Ökul Näs - Around us
Enrico Micelli
Enrico Micelli is a filmmaker from Resia, Italy. He began his career at Uponadream Studios in Gemona del Friuli, working for two years as an editor and camera operator. He later became a freelance videomaker, developing technical expertise and a personal style while collaborating on diverse audiovisual projects. He has worked with institutions and companies such as the Julian Prealps Natural Park, Incipit, Agherose and Notorious Cinema. In 2025, he made his directorial debut with “Ökul Näs – Around Us”, selected for several film festivals, including the Nuovi Mondi Film Festival and the Julian Alps Film Festival.

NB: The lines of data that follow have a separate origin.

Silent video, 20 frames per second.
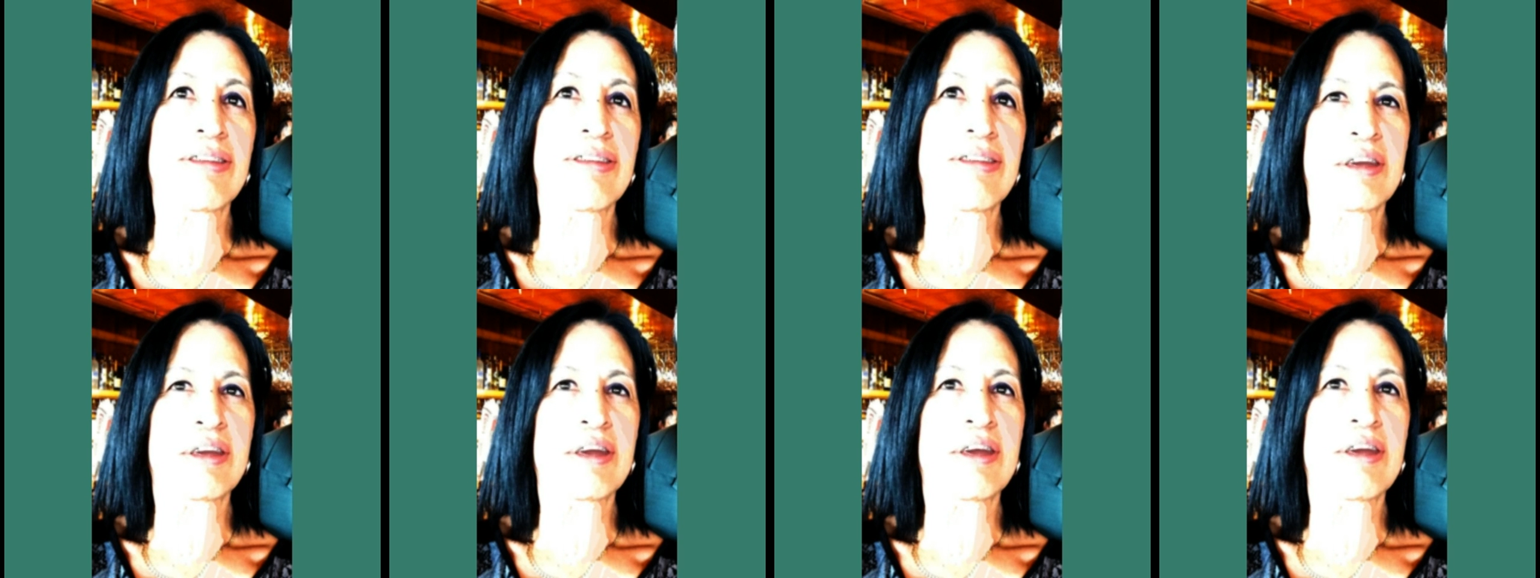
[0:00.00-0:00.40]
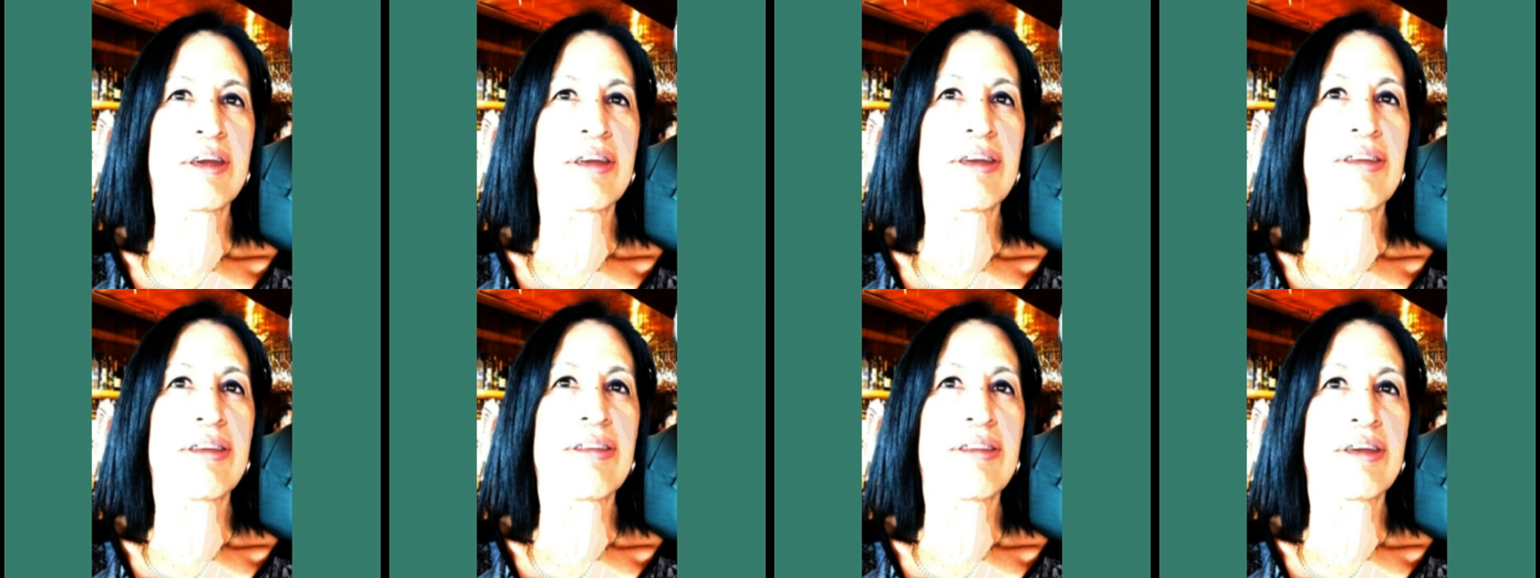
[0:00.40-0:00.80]

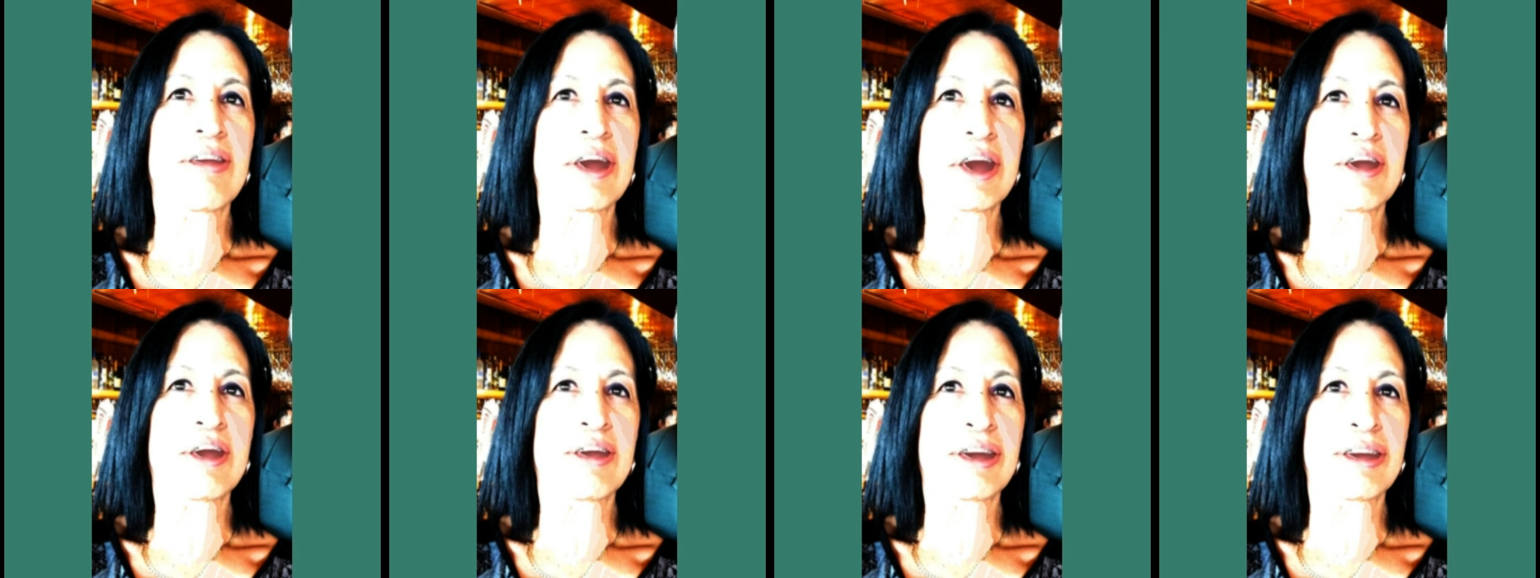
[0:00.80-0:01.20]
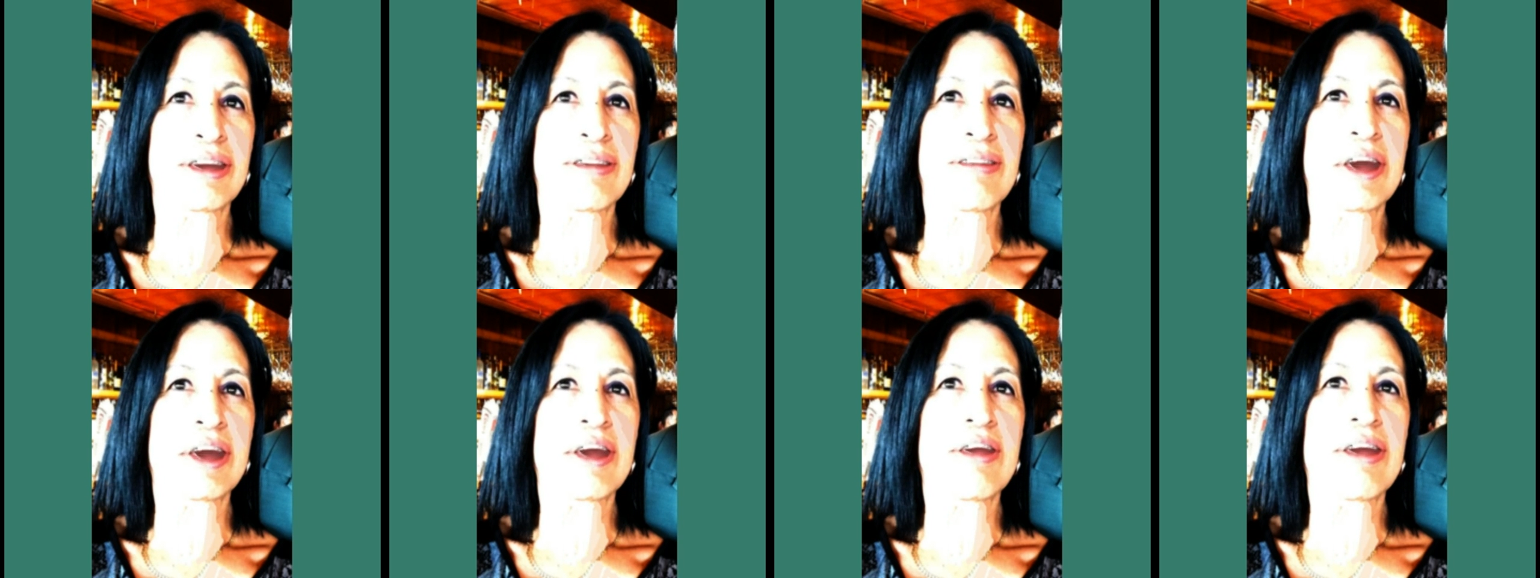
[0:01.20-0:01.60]
Yes,
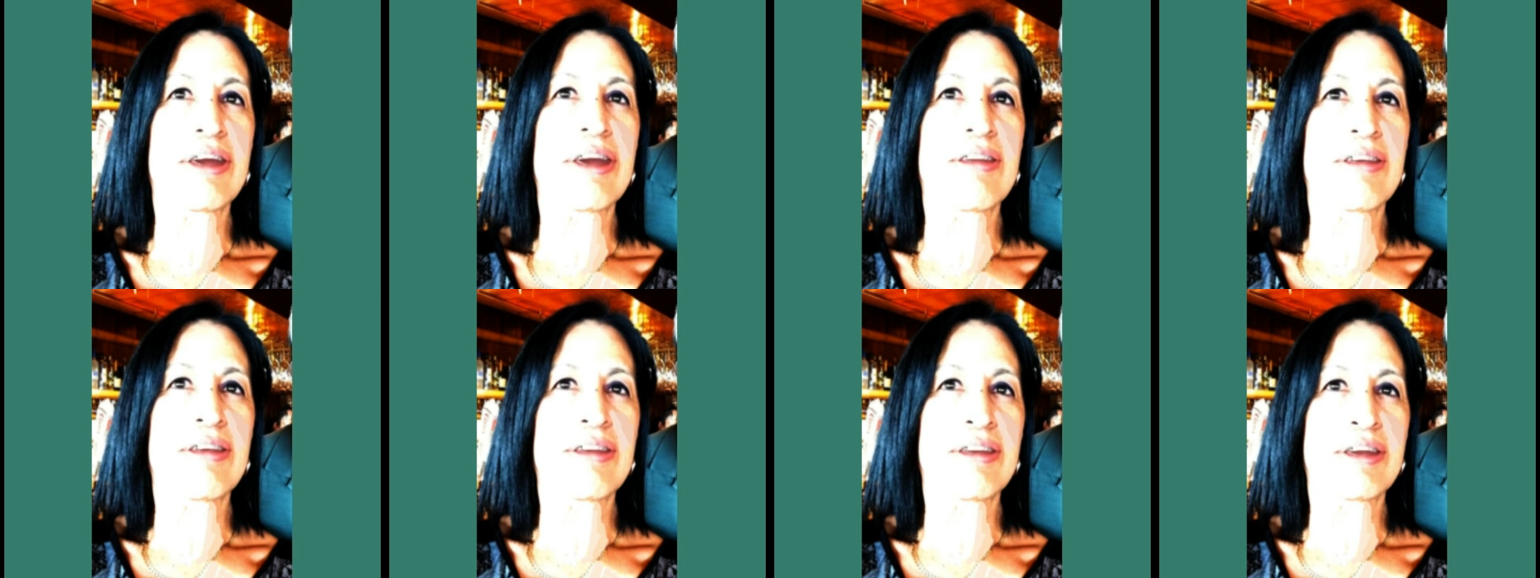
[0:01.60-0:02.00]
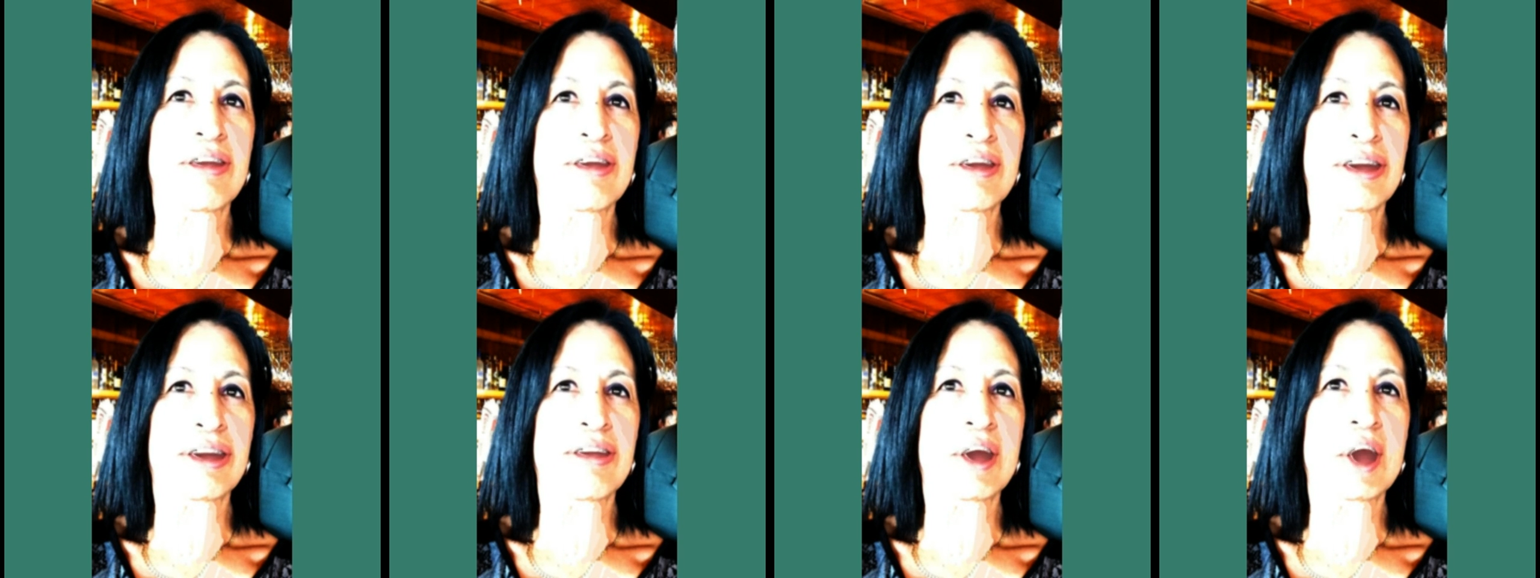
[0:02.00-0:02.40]
darling Dami.
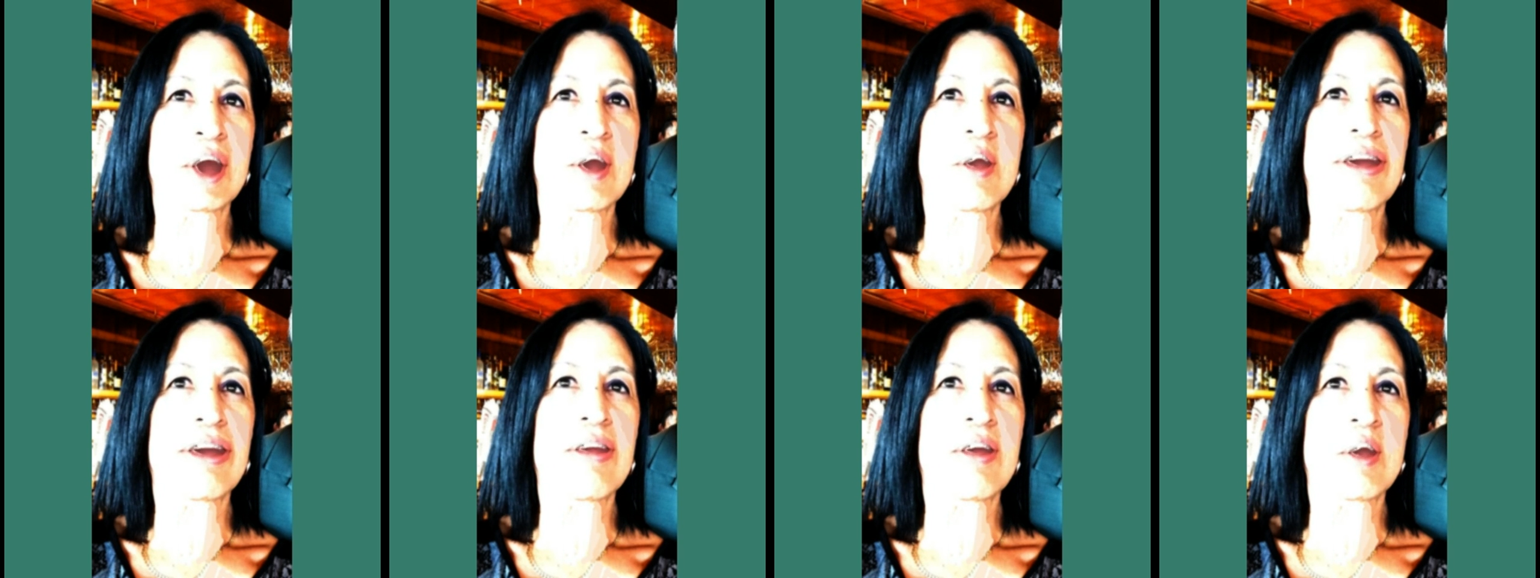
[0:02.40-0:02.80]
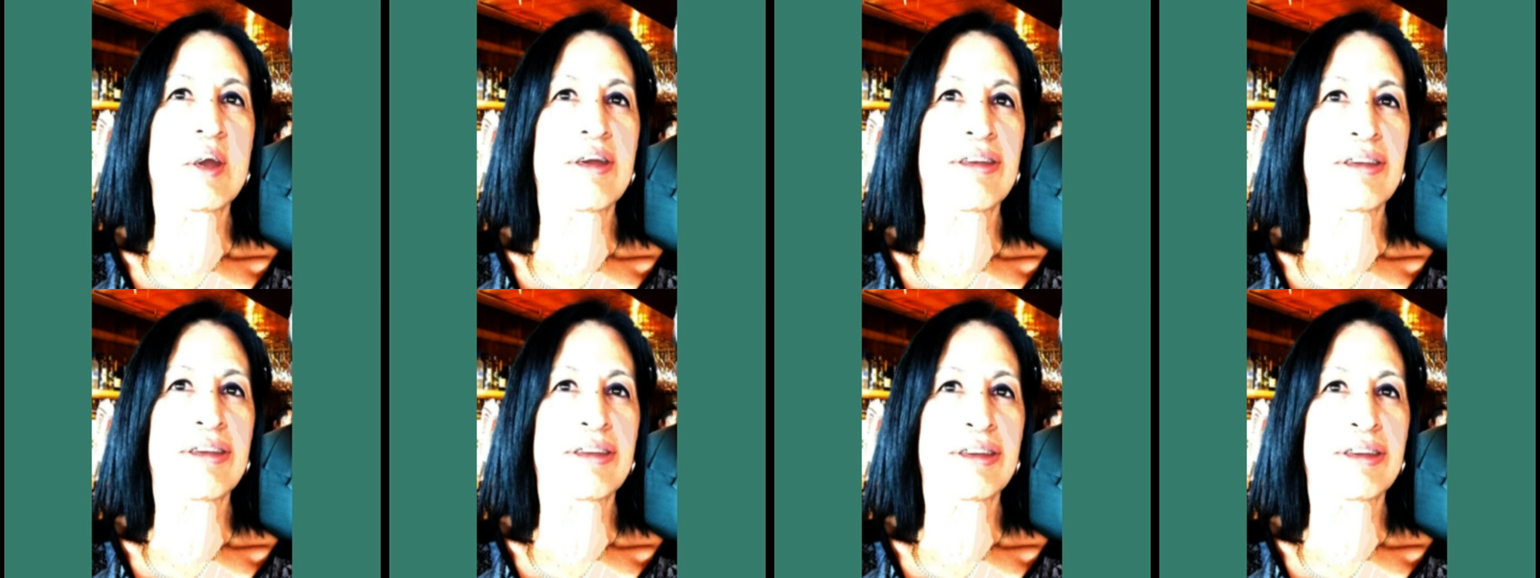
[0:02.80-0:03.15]
We all wish you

60 Years of Singing Ballads in Hakka : Hsu Mu-chen
Shao-chi Ku
Shao-chi Ku is a senior Hakka cultural worker. Born in a farming village in Taiwan, Shao-chi is passionate about oral history, cultural assets, and human-interest stories. Besides her native tongue Sixian dialect, she is fluent in Hoiliu Dialect as well due to living and working in Hsinchu for a longer time. She was nominated for Golden Harvest Awards for Outstanding Short Films and awarded merit award twice in Taiwan International Ethnographic Film Festival. Furthermore, she won first prize of Nonfiction in Zhao-Zhen Zhong Literature Prize and second prize of Modern Poetry in Zhuo-Liu Wu Literature Prize.
Once Upon a Time in Dongmen
Yu Pei, Xuelai Ni
Yu Pei is a director who grew up in Shanghai and studied anthropology and sociology at the Chinese University of Hong Kong. Her research interests include migration, diaspora, gender, and youth subcultures, focusing on East Asian societies and post-socialist contexts. She observes from the perspective of everyday life and personal history, combining fieldwork with ethnographic documentary filmmaking and documentary photography. She aims to present memory and emotion through multiple visual media, exploring their intersections with space, gender, power, and socio-political economic structures.